• Exercise description: A picture-free, exact transcript of the entries below is required.

Dataset entries
--- START ---
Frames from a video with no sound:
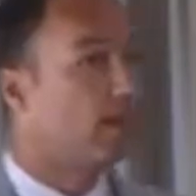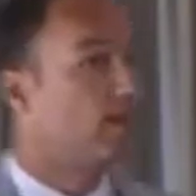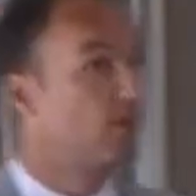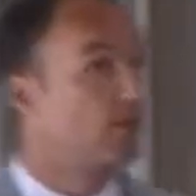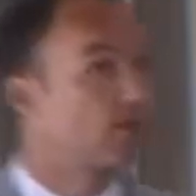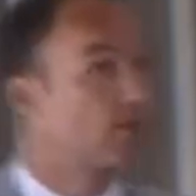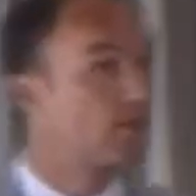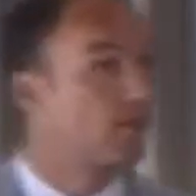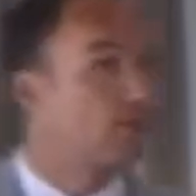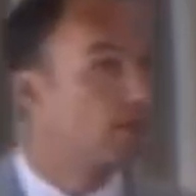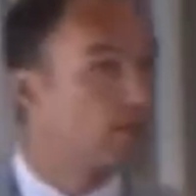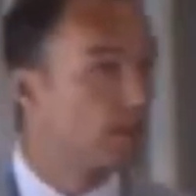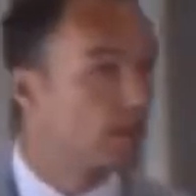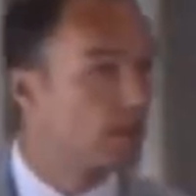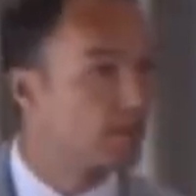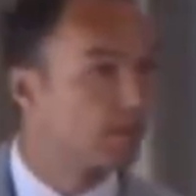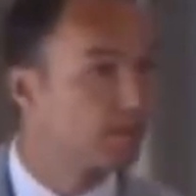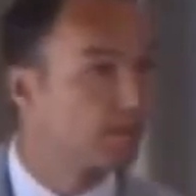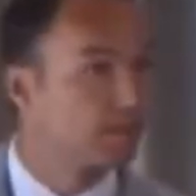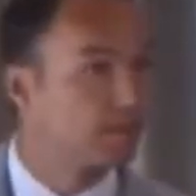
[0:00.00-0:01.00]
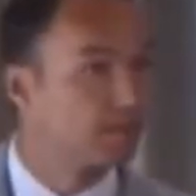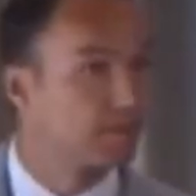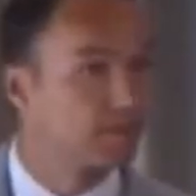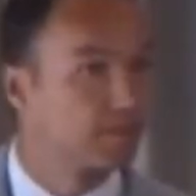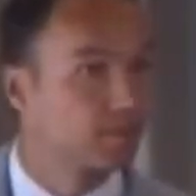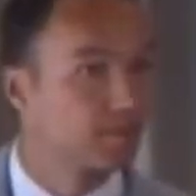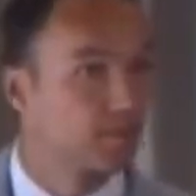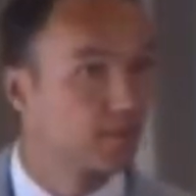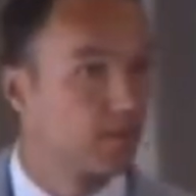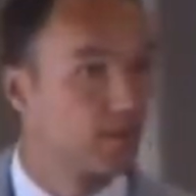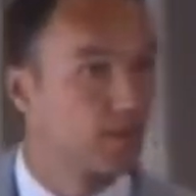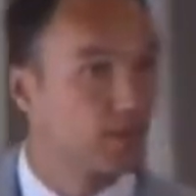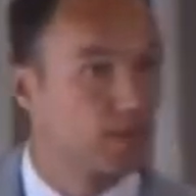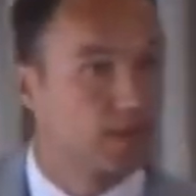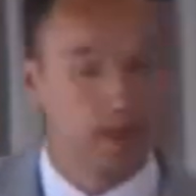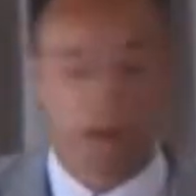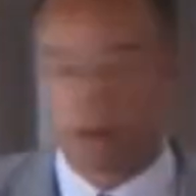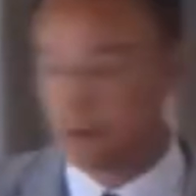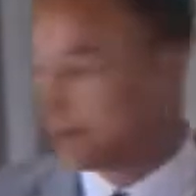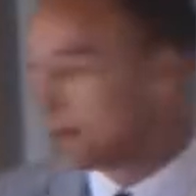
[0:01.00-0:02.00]
100 coronas.
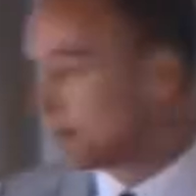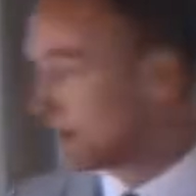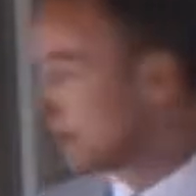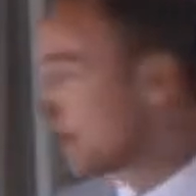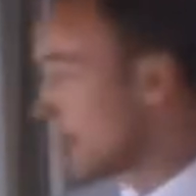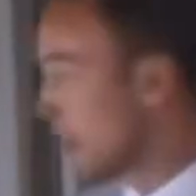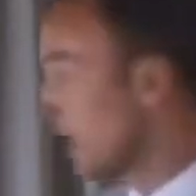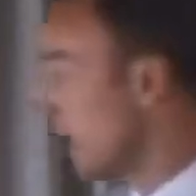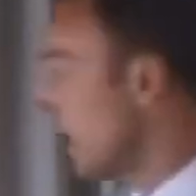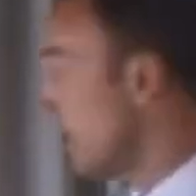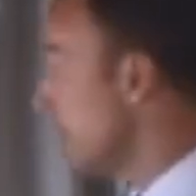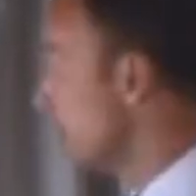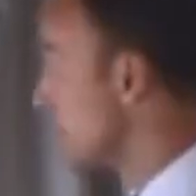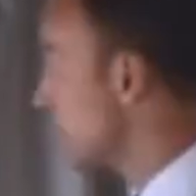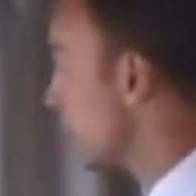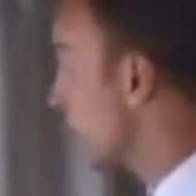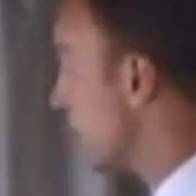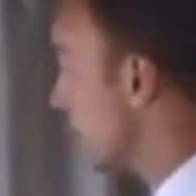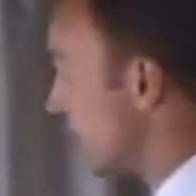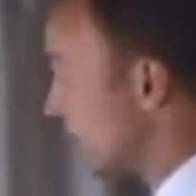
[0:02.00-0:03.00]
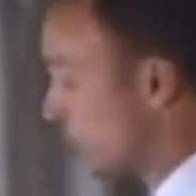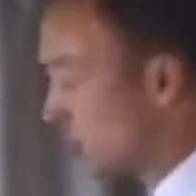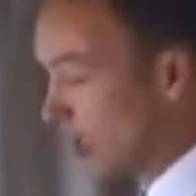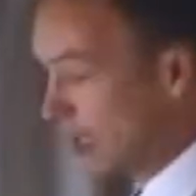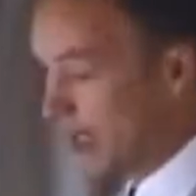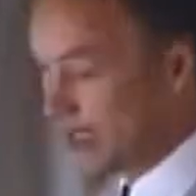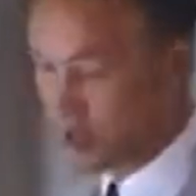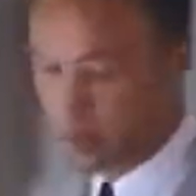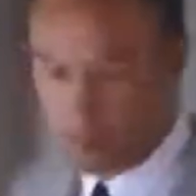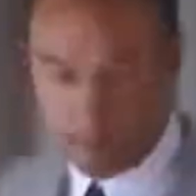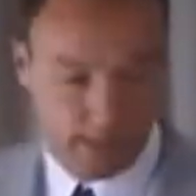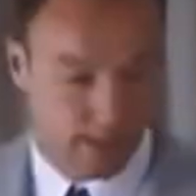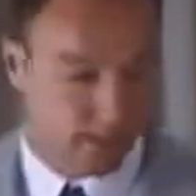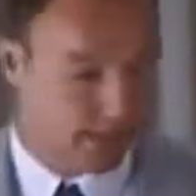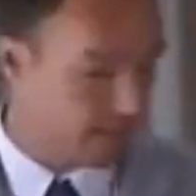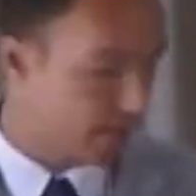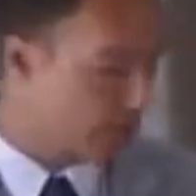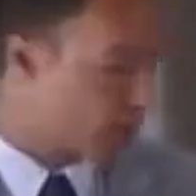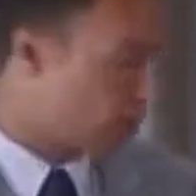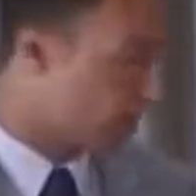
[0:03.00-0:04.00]
Okay. So an exchange, a
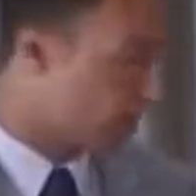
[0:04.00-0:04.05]
market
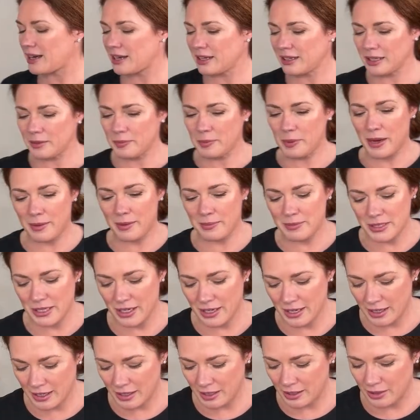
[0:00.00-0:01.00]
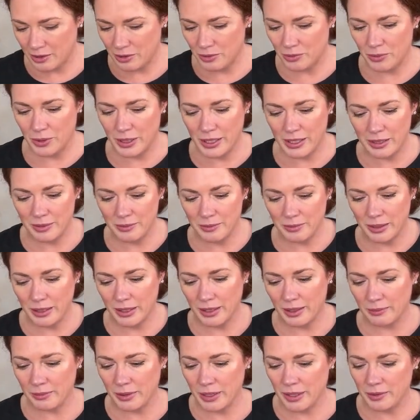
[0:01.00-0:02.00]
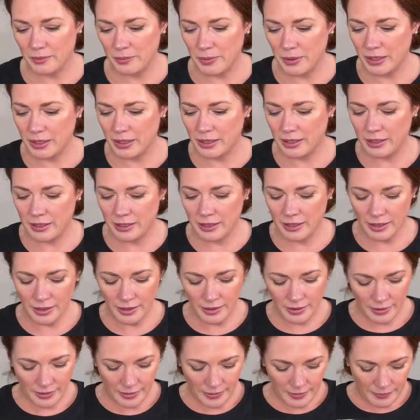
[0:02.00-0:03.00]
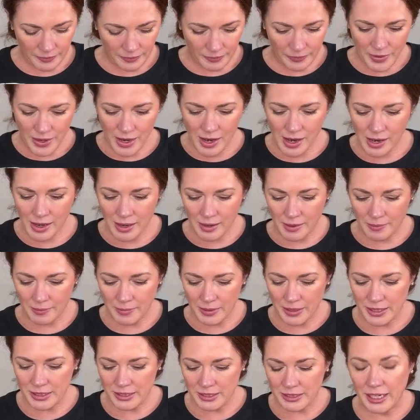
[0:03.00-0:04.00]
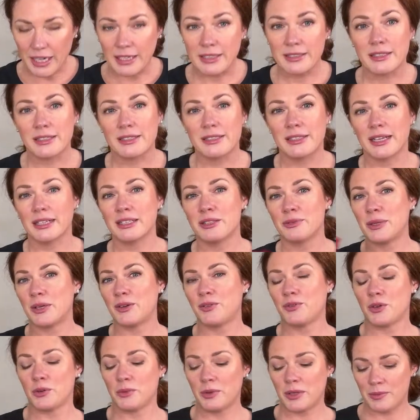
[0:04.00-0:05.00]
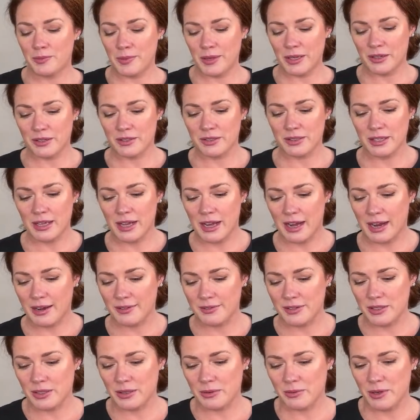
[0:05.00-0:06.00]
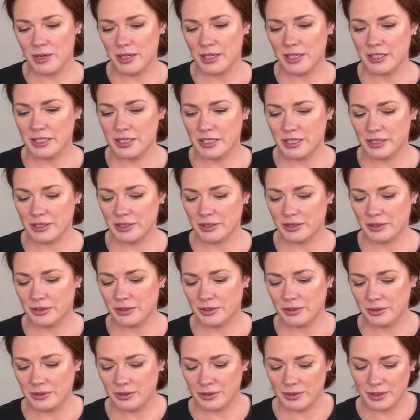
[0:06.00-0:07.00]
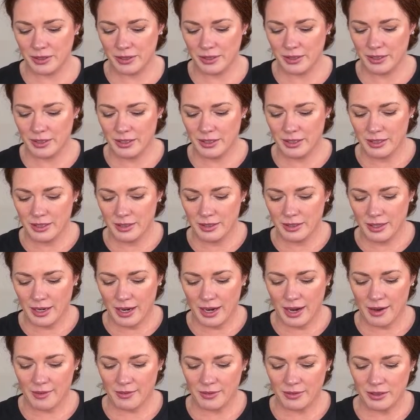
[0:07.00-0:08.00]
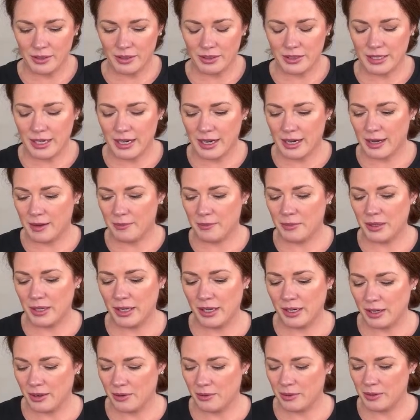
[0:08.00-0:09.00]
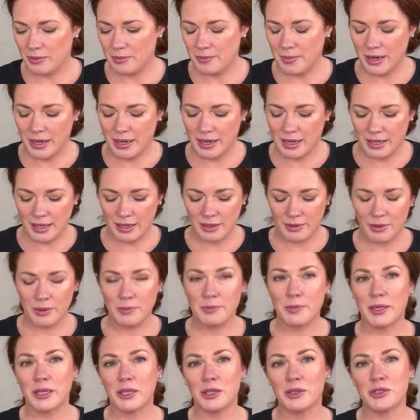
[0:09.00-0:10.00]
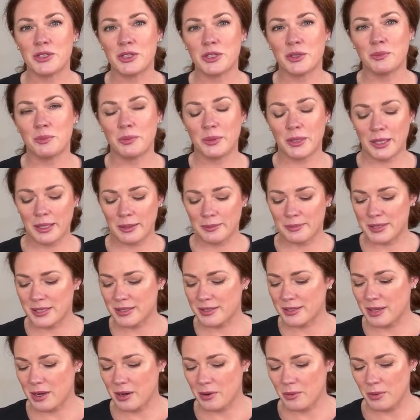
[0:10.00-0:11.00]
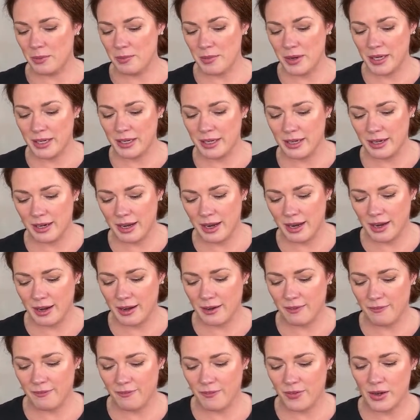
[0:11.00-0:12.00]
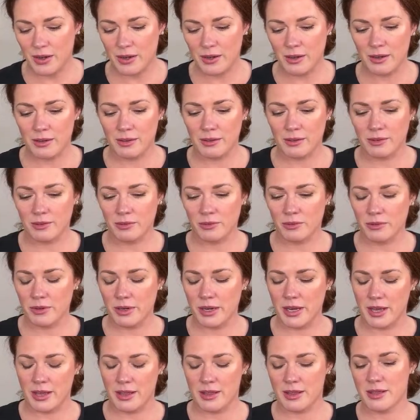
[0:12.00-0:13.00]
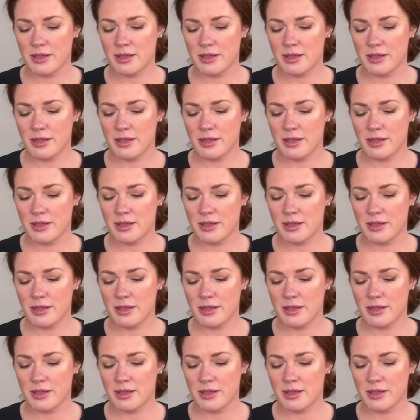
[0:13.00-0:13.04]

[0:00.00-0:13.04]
of like popped on randomly. I'm going to be in Texas next week for Wreath Makers Live, so I wanted to have a little time here with my YouTube peeps. So we're making a fall wreath,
--- END ---
• Exercise response:
Frames from a video with no sound:
[0:00.00-0:01.00]
[0:01.00-0:02.00]
100 coronas.
[0:02.00-0:03.00]
[0:03.00-0:04.00]
Okay. So an exchange, a
[0:04.00-0:04.05]
market
[0:00.00-0:01.00]
[0:01.00-0:02.00]
[0:02.00-0:03.00]
[0:03.00-0:04.00]
[0:04.00-0:05.00]
[0:05.00-0:06.00]
[0:06.00-0:07.00]
[0:07.00-0:08.00]
[0:08.00-0:09.00]
[0:09.00-0:10.00]
[0:10.00-0:11.00]
[0:11.00-0:12.00]
[0:12.00-0:13.00]
[0:13.00-0:13.04]

[0:00.00-0:13.04]
of like popped on randomly. I'm going to be in Texas next week for Wreath Makers Live, so I wanted to have a little time here with my YouTube peeps. So we're making a fall wreath,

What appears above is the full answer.